O Bangu, com a vitória de ontem (3 a 1) sobre o Vasco, manteve a liderança absoluta do Grupo H e conquistou o direito de decidir a vaga à semifinal da Taça de Ouro com o Internacional, domingo, no Beira-Rio, dependendo apenas de um empate. Foi uma conquista fácil, que só esteve timidamente ameaçada por culpa exclusiva do próprio Bangu, que assustou com os 2 a 0 conseguidos rapidamente (aos 17 minutos do primeiro tempo) e encolheu em campo.

Não fosse esse retraimento, fruto talvez de uma falta de intimidade com os grandes momentos, e o Bangu teria chegado a uma goleada de maiores proporções. Marinho, o grande destaque do jogo, em um dia de muita inspiração, ganhava todas as jogadas desmoronando a já frágil defesa do Vasco.

E, assim, com base na velocidade e toques de primeira, o Bangu fez 1 a 0. Ado tabelou na esquerda recebeu na frente, driblou Edevaldo com enorme facilidade e cruzou para a cabeçada perfeita de Marinho (12 minutos), que se antecipou a Donato. Com a vantagem, o Bangu melhorou ainda mais em campo. E coube a Marinho construir a jogada do segundo gol.
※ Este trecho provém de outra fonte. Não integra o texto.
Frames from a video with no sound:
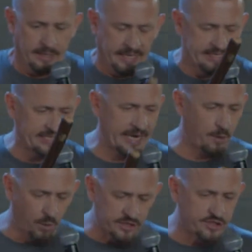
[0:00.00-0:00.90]
He said,
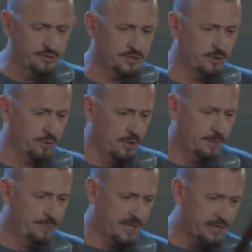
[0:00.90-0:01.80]
I want you to
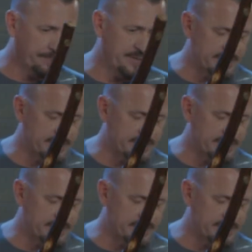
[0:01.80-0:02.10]
pick up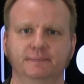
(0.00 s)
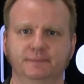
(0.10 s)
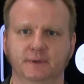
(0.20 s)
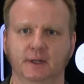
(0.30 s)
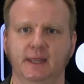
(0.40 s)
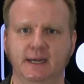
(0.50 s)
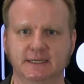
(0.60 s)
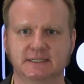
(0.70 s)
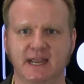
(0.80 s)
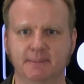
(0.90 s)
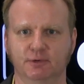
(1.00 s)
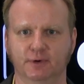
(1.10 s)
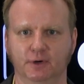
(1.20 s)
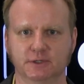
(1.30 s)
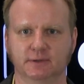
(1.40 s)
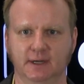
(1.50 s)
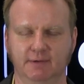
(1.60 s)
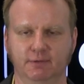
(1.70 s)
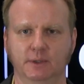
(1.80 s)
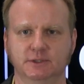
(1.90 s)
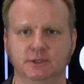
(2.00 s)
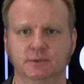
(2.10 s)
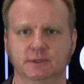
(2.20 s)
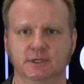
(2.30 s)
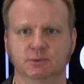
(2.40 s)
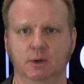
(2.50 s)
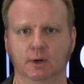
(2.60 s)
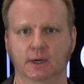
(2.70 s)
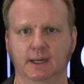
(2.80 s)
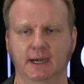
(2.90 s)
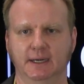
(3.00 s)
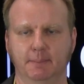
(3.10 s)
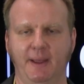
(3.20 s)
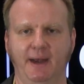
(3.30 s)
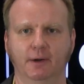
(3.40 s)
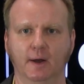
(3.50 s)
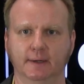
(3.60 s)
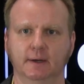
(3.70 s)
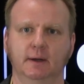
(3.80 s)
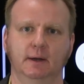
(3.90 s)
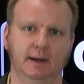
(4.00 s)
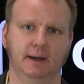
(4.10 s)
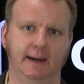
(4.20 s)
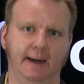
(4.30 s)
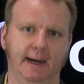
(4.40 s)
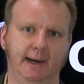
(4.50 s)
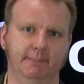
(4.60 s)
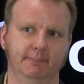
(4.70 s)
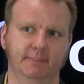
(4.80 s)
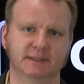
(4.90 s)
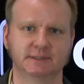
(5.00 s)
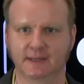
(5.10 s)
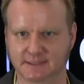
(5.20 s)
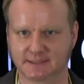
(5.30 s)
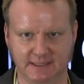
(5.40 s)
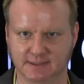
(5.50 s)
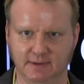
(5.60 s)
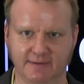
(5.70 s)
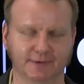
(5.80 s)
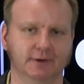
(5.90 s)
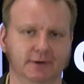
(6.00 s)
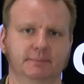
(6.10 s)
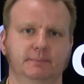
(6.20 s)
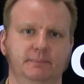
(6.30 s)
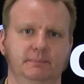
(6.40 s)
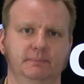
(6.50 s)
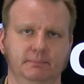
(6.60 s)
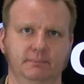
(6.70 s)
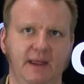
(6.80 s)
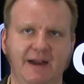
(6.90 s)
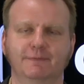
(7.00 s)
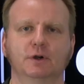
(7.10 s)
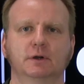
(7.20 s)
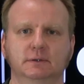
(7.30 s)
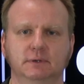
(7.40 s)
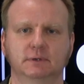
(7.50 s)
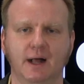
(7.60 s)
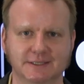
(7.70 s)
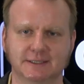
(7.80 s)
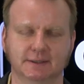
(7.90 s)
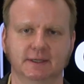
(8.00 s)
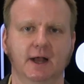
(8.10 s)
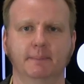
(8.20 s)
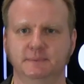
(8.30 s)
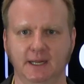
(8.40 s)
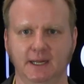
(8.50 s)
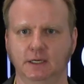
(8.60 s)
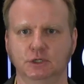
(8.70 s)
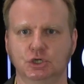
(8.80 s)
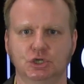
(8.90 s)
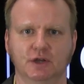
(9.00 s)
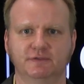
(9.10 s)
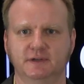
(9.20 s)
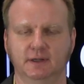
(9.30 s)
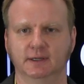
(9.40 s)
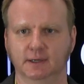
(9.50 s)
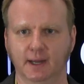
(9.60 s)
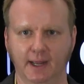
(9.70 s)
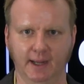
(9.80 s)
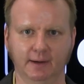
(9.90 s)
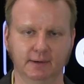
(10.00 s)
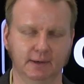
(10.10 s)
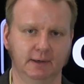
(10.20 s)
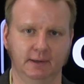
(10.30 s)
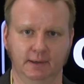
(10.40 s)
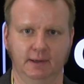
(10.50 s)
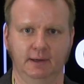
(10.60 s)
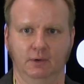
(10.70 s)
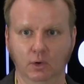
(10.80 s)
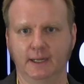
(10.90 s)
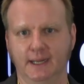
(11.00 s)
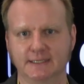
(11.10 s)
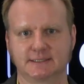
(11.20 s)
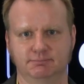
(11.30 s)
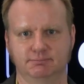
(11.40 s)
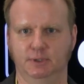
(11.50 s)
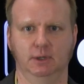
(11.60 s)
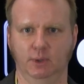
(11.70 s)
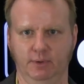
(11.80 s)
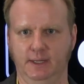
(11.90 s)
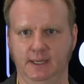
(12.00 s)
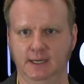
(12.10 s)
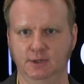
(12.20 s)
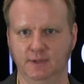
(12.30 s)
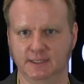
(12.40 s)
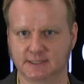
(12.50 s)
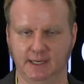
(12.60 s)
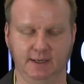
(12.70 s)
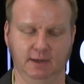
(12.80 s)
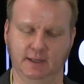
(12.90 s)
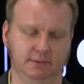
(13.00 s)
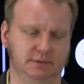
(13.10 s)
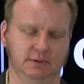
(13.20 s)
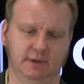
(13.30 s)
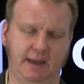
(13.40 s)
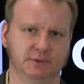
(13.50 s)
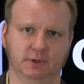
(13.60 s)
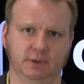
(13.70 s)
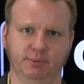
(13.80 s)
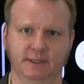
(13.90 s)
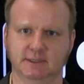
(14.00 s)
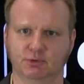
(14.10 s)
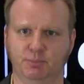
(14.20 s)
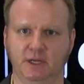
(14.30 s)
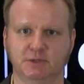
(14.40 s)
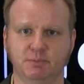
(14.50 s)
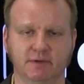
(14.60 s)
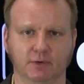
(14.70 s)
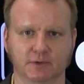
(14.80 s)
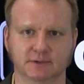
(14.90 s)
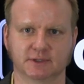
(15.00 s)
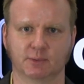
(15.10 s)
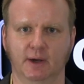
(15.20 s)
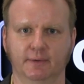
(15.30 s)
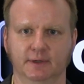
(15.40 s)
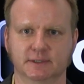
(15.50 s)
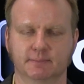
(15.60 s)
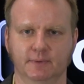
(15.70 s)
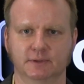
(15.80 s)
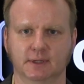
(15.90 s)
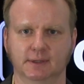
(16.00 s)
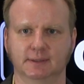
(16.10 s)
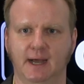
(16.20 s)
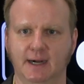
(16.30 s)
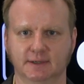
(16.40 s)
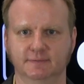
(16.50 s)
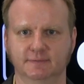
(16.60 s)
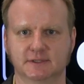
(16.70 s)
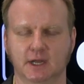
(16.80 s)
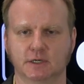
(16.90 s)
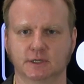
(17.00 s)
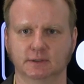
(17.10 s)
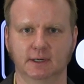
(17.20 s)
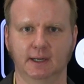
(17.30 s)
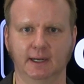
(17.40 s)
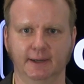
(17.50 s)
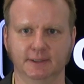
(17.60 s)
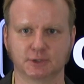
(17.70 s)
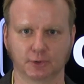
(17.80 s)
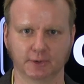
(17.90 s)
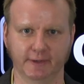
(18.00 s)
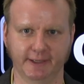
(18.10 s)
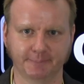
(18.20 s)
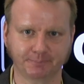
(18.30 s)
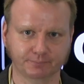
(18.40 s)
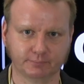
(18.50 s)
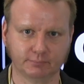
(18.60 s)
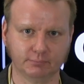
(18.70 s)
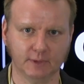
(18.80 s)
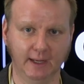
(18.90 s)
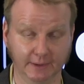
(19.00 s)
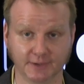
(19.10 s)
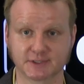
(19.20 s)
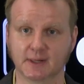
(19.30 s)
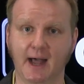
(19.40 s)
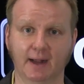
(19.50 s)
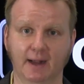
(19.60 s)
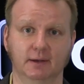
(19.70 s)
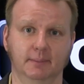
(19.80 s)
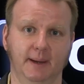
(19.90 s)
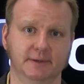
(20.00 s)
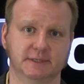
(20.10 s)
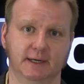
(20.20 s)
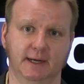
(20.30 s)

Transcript: the latest stable version that everyone's using is what we're going to kind of depend on. And so that's an ever constantly updating shift in. I guess we really got to do this. That absolutely plays in with PHP versions as well. There's a lot of discussion internally and on Slack about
Ele recebeu na intermediária, atraiu a marcação, teve calma para esperar a entrada de Mário e deu o passe perfeito. Mário só teve o trabalho de tocar por cima de Roberto Costa, um goleiro inseguro, que falhou no lance, indeciso quanto ao momento de sair do gol. Irremediavelmente batido, o técnico Antônio Lopes tentou tudo numa cartada, e lançou, ao mesmo tempo (31 minutos) Geovani e Gilberto, tirando Vítor e Romário.

O toque de Geovani e a correria de Gilberto deram novo ânimo ao Vasco e impressionaram o Bangu. O Vasco, sem imaginação, apertou um pouco e esteve perto de fazer o primeiro gol. Só conseguiu, no entanto, no segundo tempo, graças ao esforço de Roberto (foi seu gol número 599). Ele, depois de brigar, literalmente, com os zagueiros do Bangu, aproveitou um rebote e, de cabeça, tocou para o gol. Quando parecia que o jogo ficaria mais duro, novamente brilhou o ponta Marinho. Mário bateu um córner e Marinho surgiu entre os atônitos zagueiros para cabecear fora do alcance do estático Roberto Costa. Uma vitória brilhante.